U.S. District Judge Charles Breyer of the Northern District of California ruled from the bench Tuesday at the conclusion of a Daubert hearing that Freeh's opinion wasn't relevant to the trial set to push off in his courtroom later this month where plaintiffs who opted out of VW's earlier civil settlement with customers will be seeking punitive damages.

Freeh was set to testify that the government settlement in the related criminal case, where VW agreed to pay $2.8 billion in 2017, should have been much higher—between $34 billion and $68 billion. Breyer, however, said Freeh's opinion could bog down the trial and require testimony from federal prosecutors as well as the judge who oversaw the criminal case, U.S. District Judge Sean Cox of the Eastern District of Michigan. Breyer said that plaintiffs counsel couldn't point to a single case where that type of testimony would be admissible.

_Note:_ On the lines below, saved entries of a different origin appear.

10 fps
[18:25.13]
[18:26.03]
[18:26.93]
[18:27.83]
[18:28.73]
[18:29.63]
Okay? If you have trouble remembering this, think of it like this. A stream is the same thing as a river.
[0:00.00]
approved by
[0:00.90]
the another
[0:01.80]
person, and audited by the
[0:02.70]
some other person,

Breyer's ruling mooted a motion to disqualify Freeh brought by VW's lawyers at Sullivan & Cromwell who contended that Freeh's primary expert conclusion—that VW hid executive-level wrongdoing from Cox and the prosecutors—was based largely on a document that the company's lawyers shared with him as he was in the running for a position on the legal team advising the company on its diesel emissions fallout. Freeh had asked for a guaranteed $15 million over three years, plus 10% of the "savings the company and its subsidiaries yield and/or the costs saved by settlements," according to a draft engagement letter the Sullivan & Cromwell lawyers filed as an attachment to their motion to disqualify.

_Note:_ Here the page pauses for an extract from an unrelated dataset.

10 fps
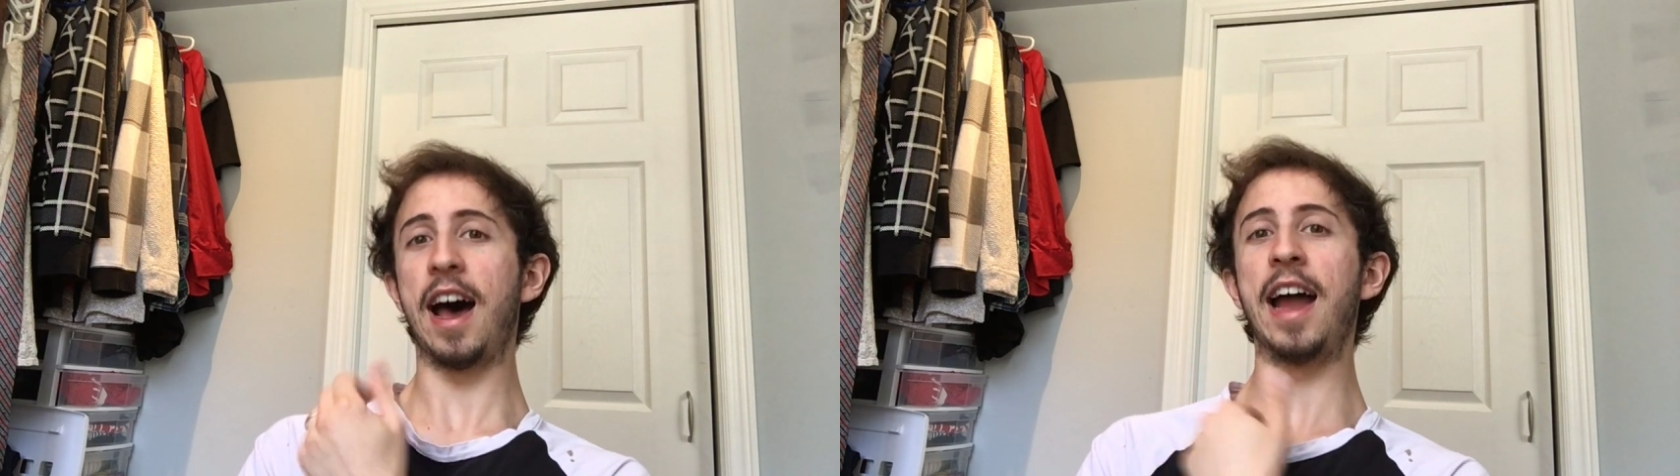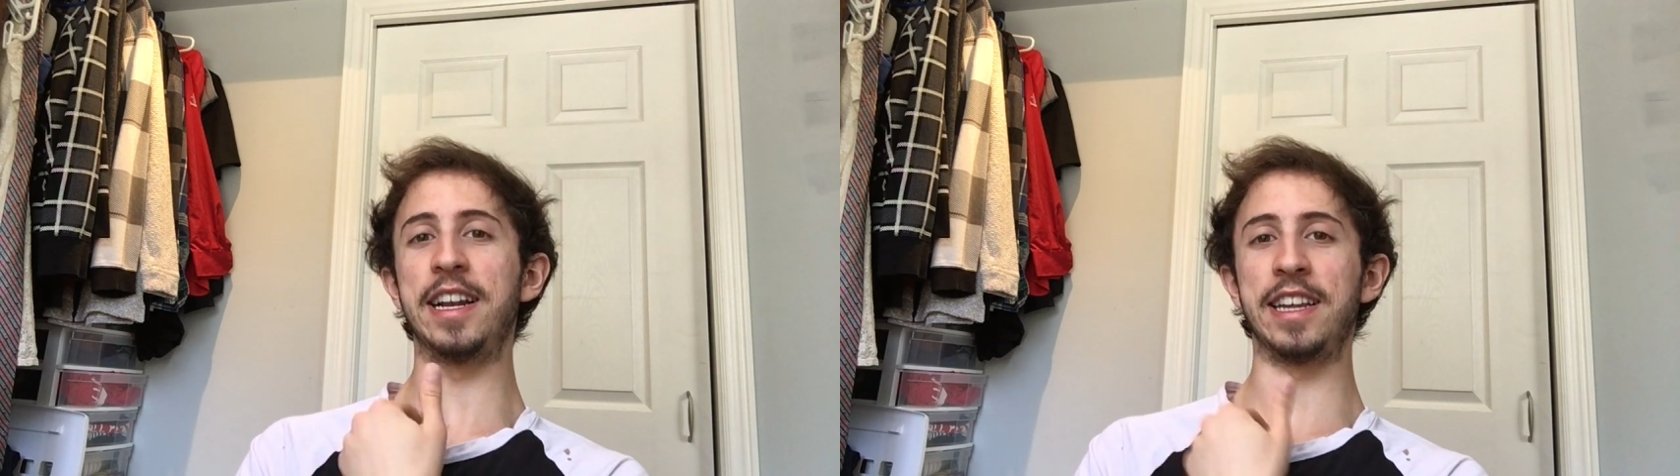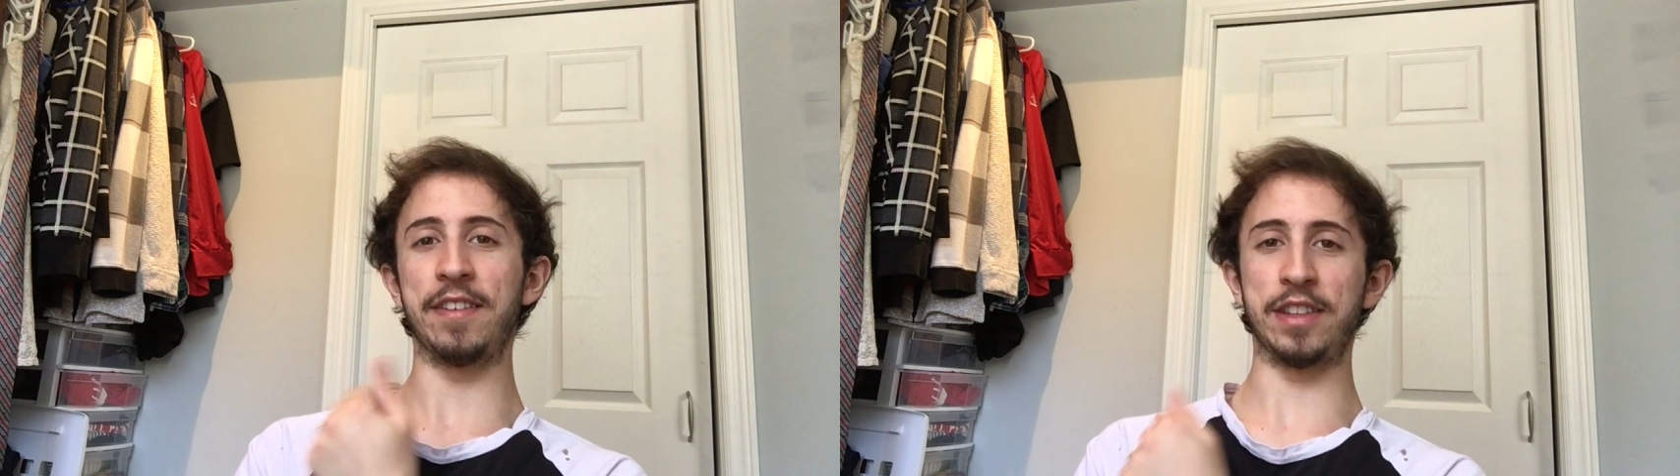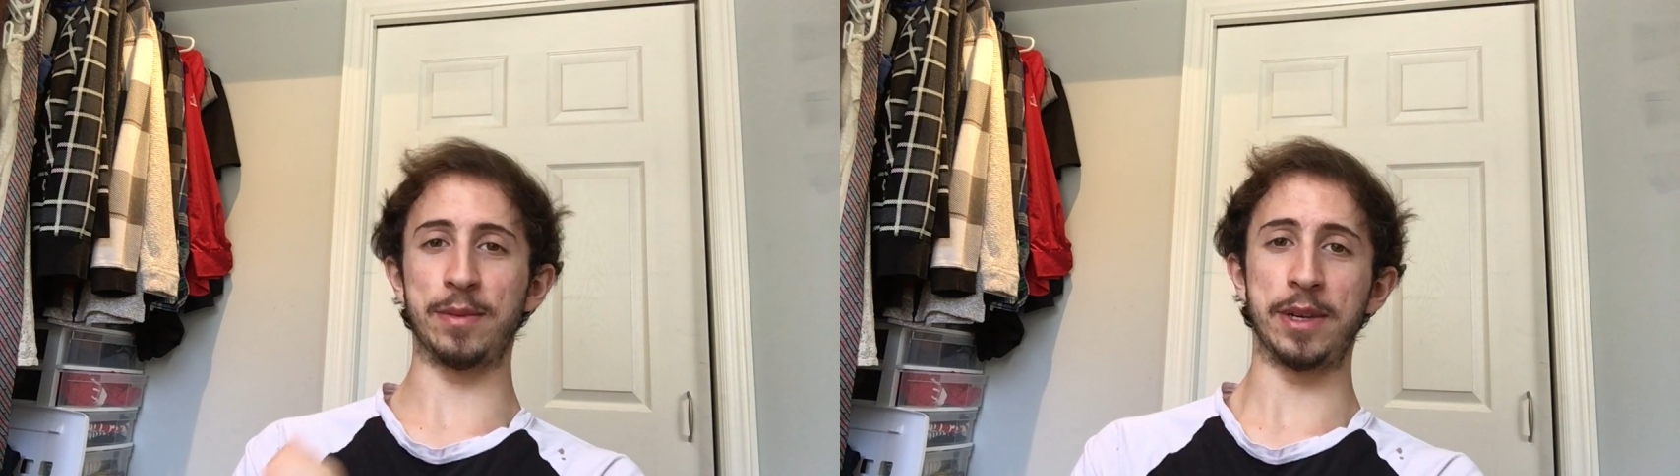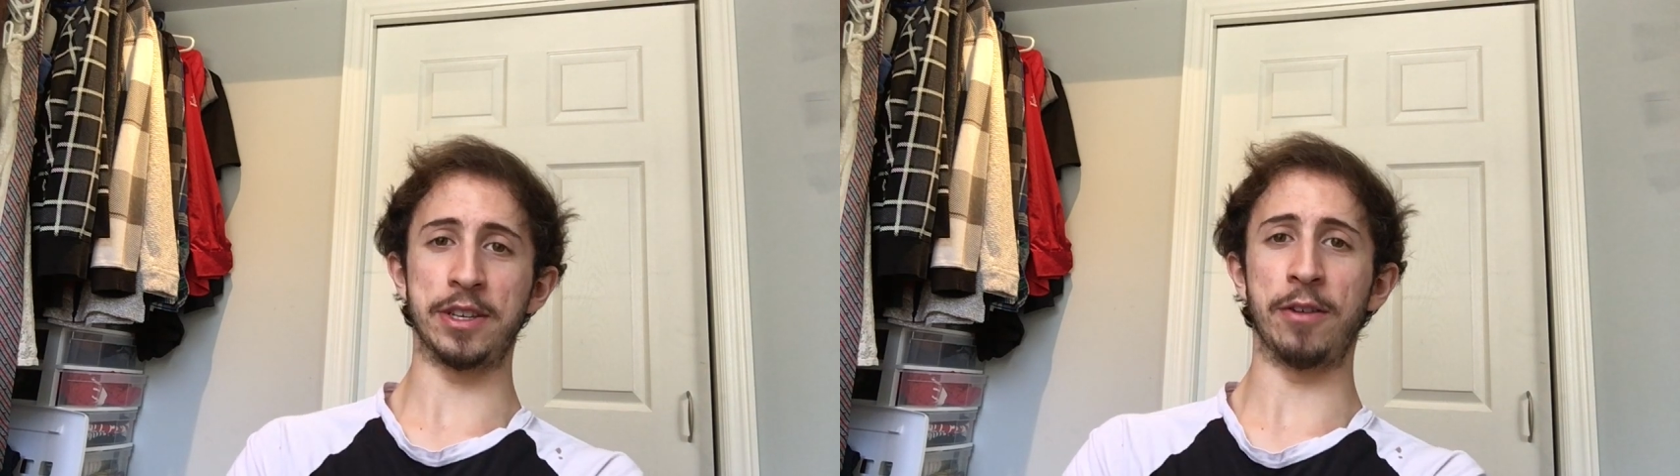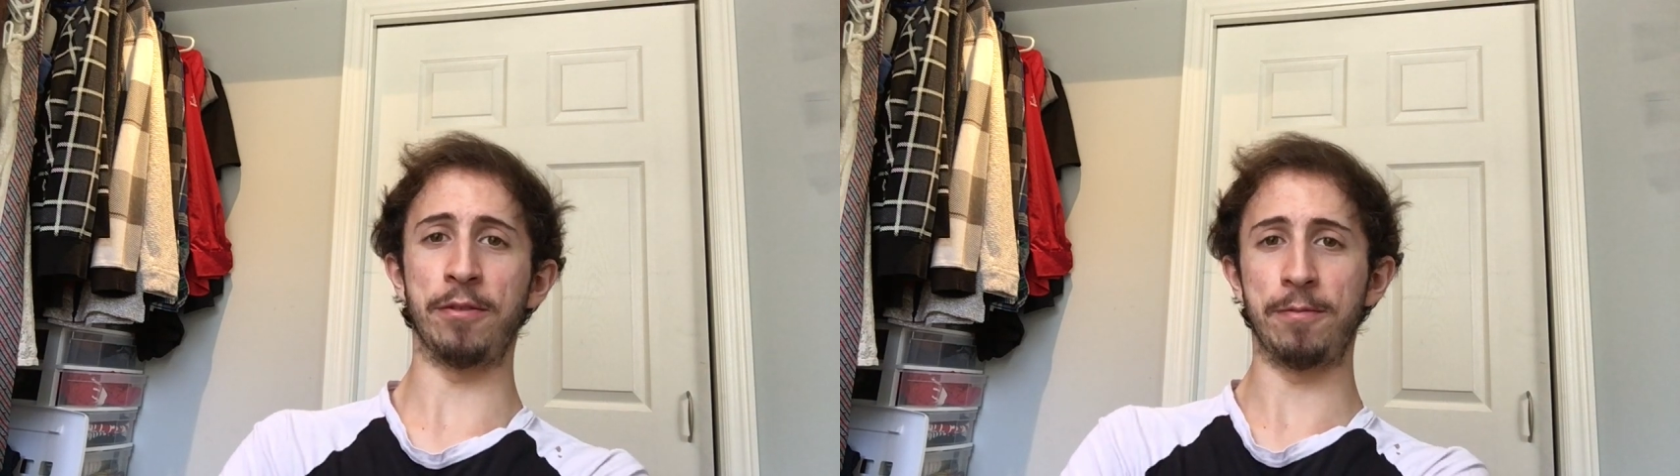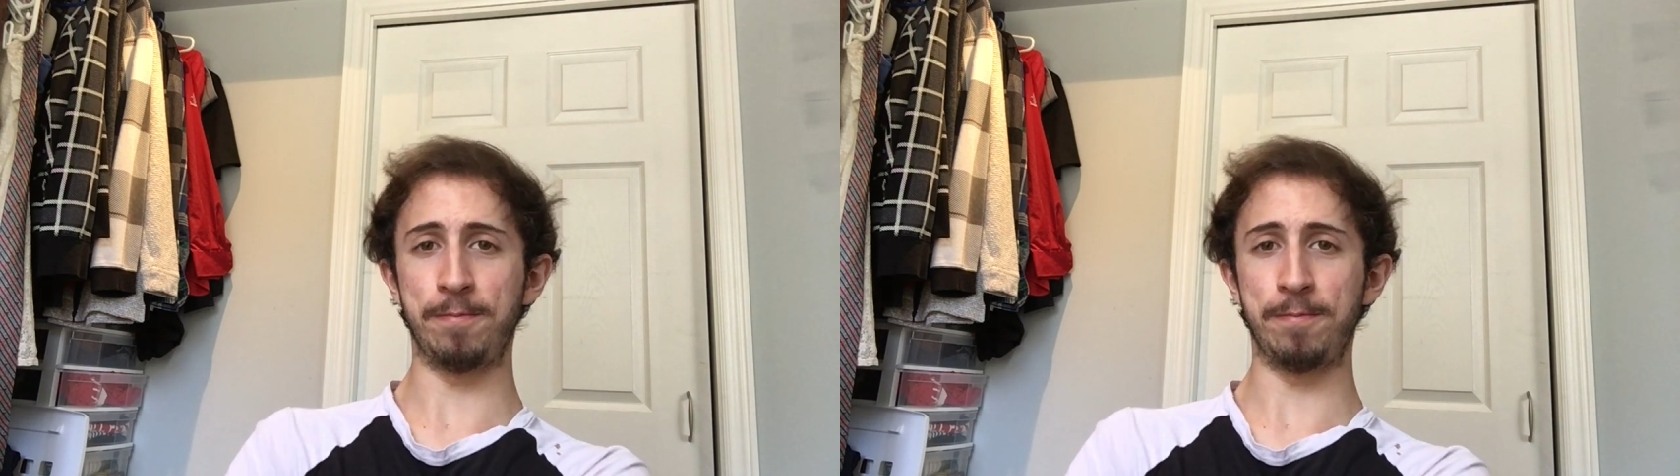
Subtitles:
I didn't give it to myself.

Breyer's rulings came after Freeh had earlier taken the witness stand during Tuesday's hearing to face questioning from Sullivan & Cromwell's Robert Giuffra Jr., a VW lawyer with whom he had consulted during the period in January 2016 when the company was considering hiring him. Giuffra asked Freeh if the two had had a discussion about whether the general counsel of Volkswagen's U.S. subsidiary should continue in his role given the implications of a document they both had reviewed.

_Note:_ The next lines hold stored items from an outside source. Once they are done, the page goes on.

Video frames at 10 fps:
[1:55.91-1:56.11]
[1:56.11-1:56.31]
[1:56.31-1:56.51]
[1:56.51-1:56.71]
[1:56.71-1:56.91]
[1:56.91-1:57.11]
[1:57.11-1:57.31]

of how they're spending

"You brought that up, yes," Freeh said.

Giuffra also elicited testimony from Freeh that he had not consulted with federal prosecutors, Cox or anyone with the company to ask what the company had disclosed to the government and the court at the time the criminal fine was approved. Freeh also testified that he was paid $50,000 for the expert report and was charging plaintiffs $1,850 an hour for court time.

Fred Heather of Glaser Weil Fink Howard Avchen & Shapiro, who represents the opt-out plaintiffs who retained Freeh as an expert, said Tuesday that he had no comment on the judge's decision. A representative of Volkswagen declined to comment.